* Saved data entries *
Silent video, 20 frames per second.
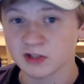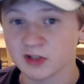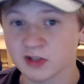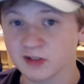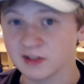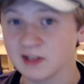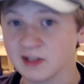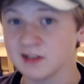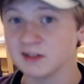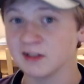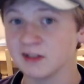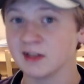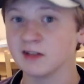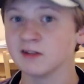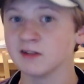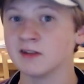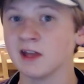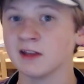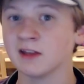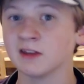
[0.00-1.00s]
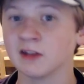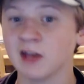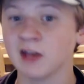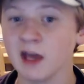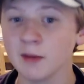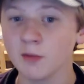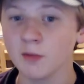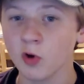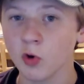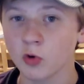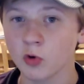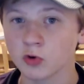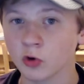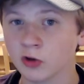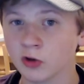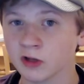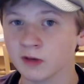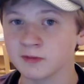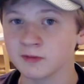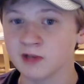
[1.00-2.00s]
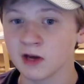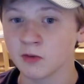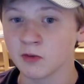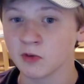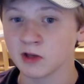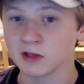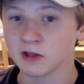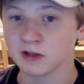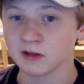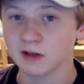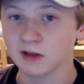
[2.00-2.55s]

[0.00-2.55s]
Because he said that the Gamma Hulk only comes out when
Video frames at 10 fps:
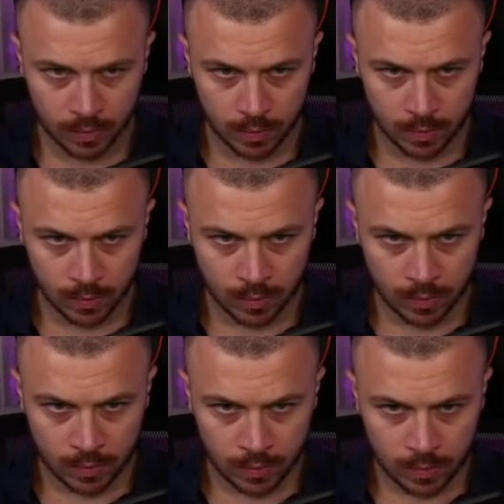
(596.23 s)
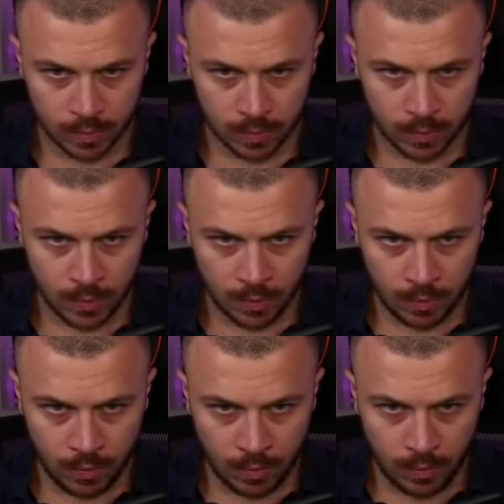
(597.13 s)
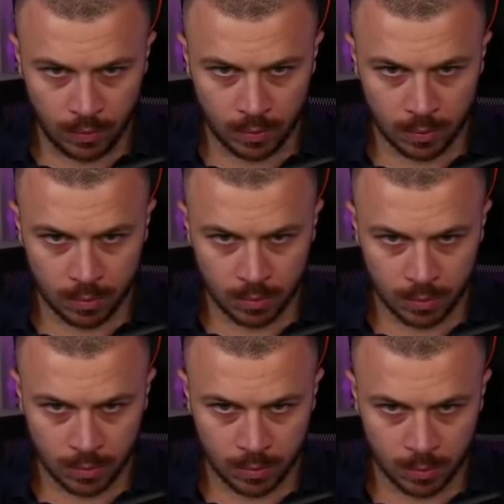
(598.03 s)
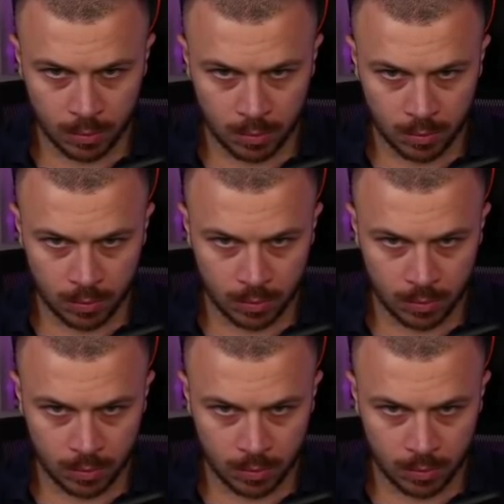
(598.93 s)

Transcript: No one is speaking in this clip.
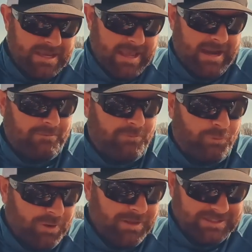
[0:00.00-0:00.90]
And I'm
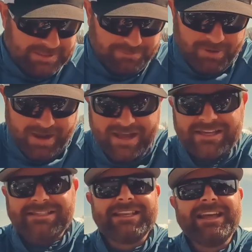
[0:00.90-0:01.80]
really
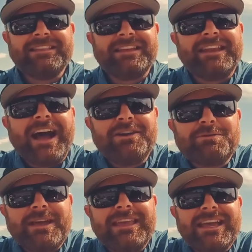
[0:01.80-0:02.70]
surprised that now you
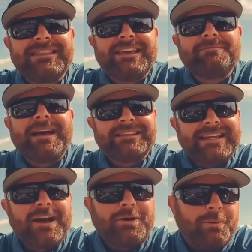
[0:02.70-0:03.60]
can get them at
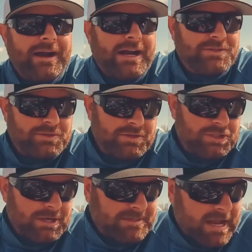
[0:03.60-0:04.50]
Tackle Warehouse. So good
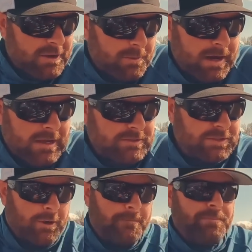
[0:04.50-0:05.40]
job, Tackle Warehouse.
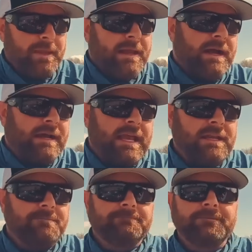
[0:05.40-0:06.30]
So
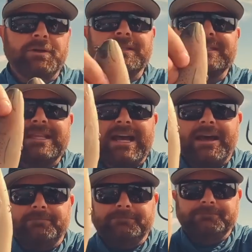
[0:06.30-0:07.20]
again, you can see
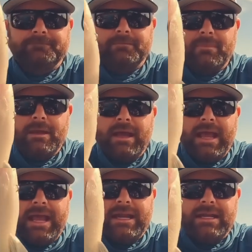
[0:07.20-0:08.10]
that
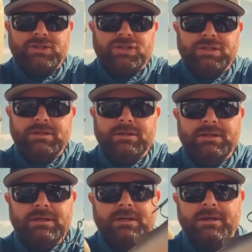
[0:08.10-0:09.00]
eight inch
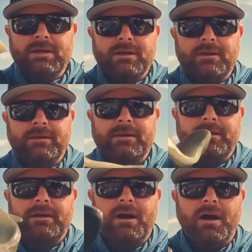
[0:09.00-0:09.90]

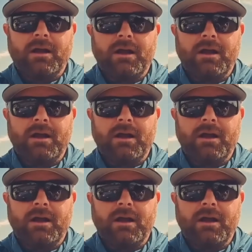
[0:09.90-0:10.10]
Hog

* ASSIGNMENT *
In the records above, some lines may contain the word "frames"; copy every one of them.

* WRITTEN SOLUTION *
Silent video, 20 frames per second.
Video frames at 10 fps:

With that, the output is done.